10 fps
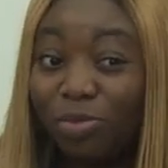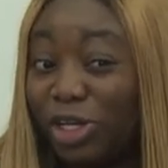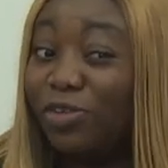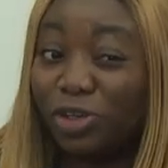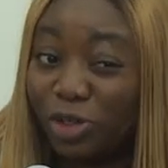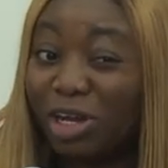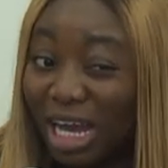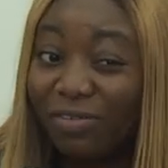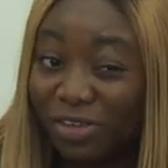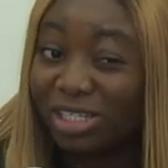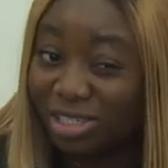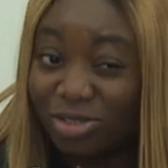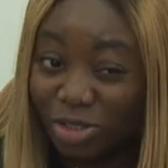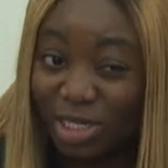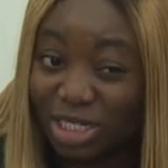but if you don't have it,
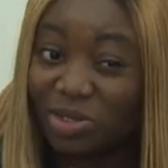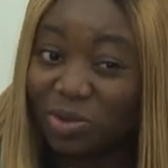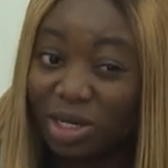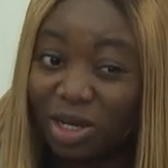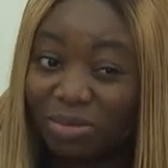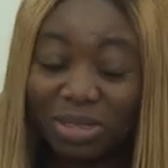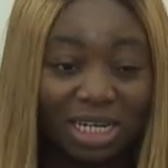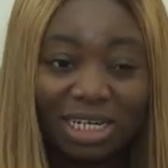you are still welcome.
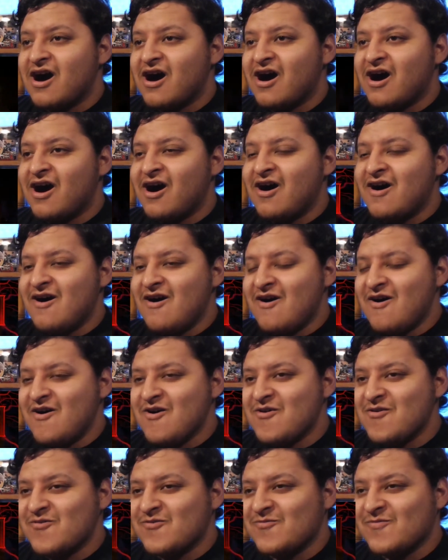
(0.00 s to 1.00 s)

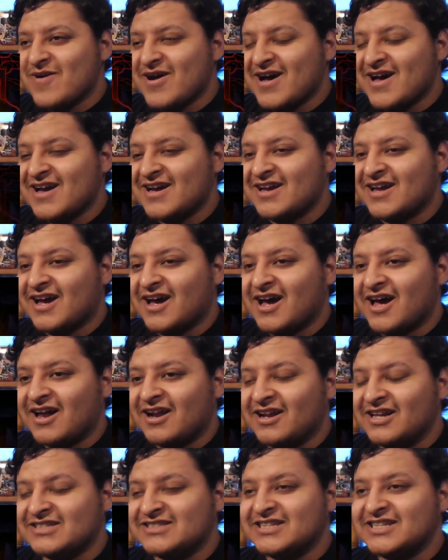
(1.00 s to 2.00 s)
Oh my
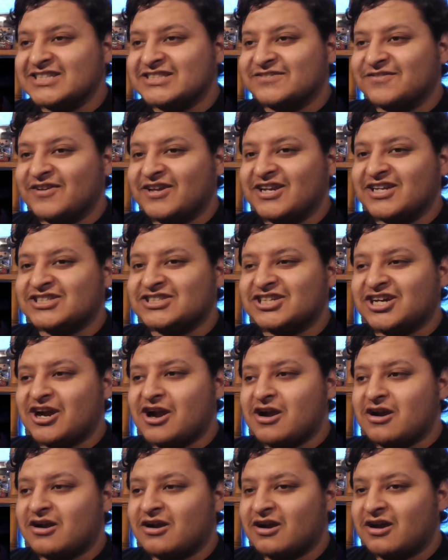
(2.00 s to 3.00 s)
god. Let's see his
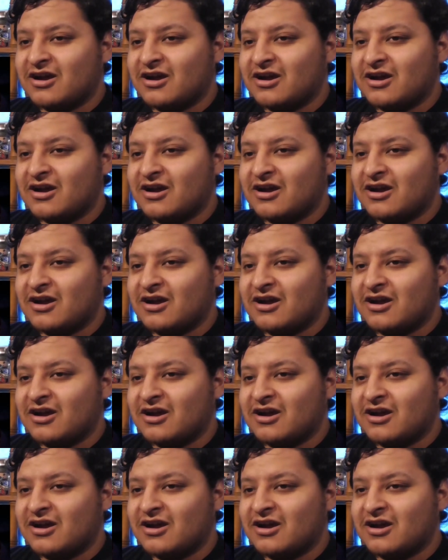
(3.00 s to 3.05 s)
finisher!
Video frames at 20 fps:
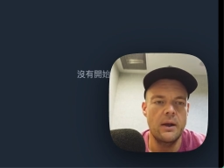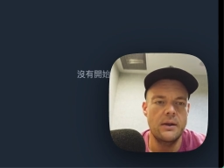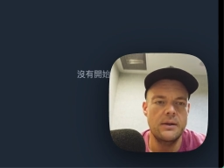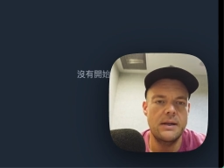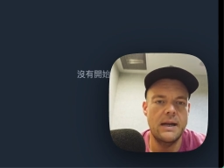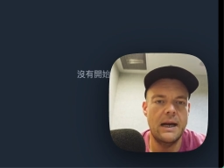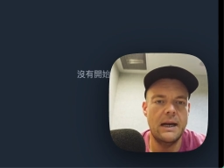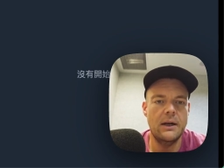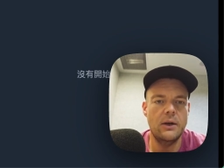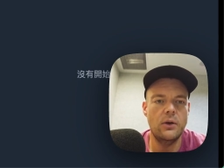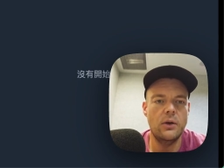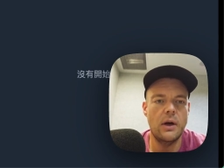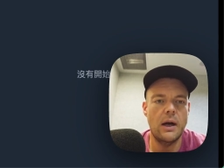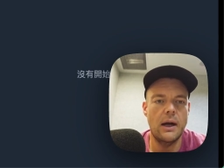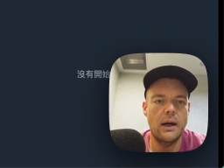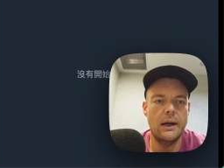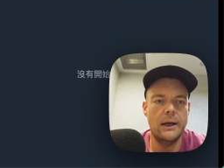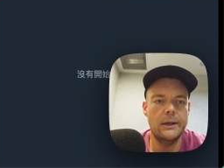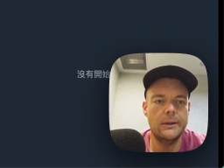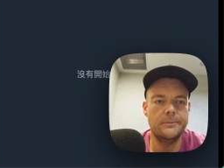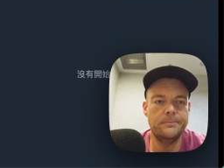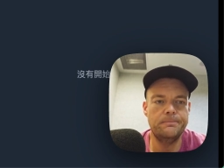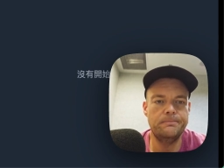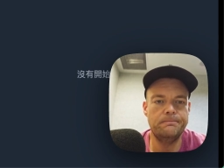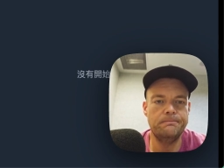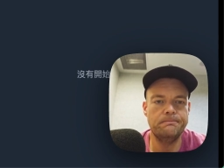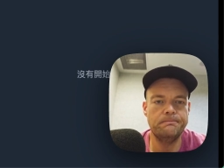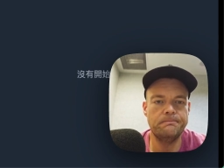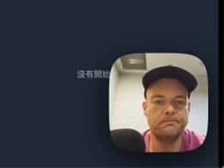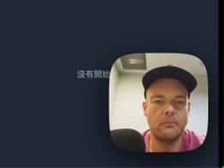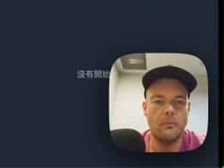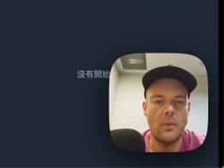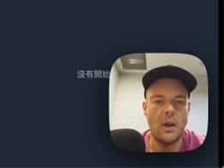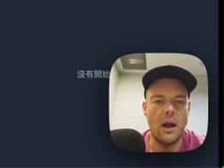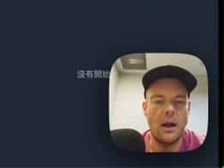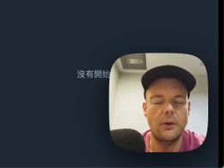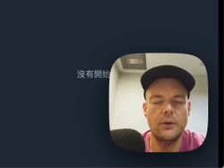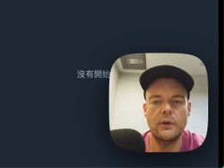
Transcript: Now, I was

> [WHAT NEEDS TO BE DONE]: Give the lines from the one containing "(2.00 s to 3.00 s)" through the last line of the material again, exactly and with no pictures, both ends included.

> [OUTPUT FOR THIS EXERCISE]:
(2.00 s to 3.00 s)
god. Let's see his
(3.00 s to 3.05 s)
finisher!
Video frames at 20 fps:
Transcript: Now, I was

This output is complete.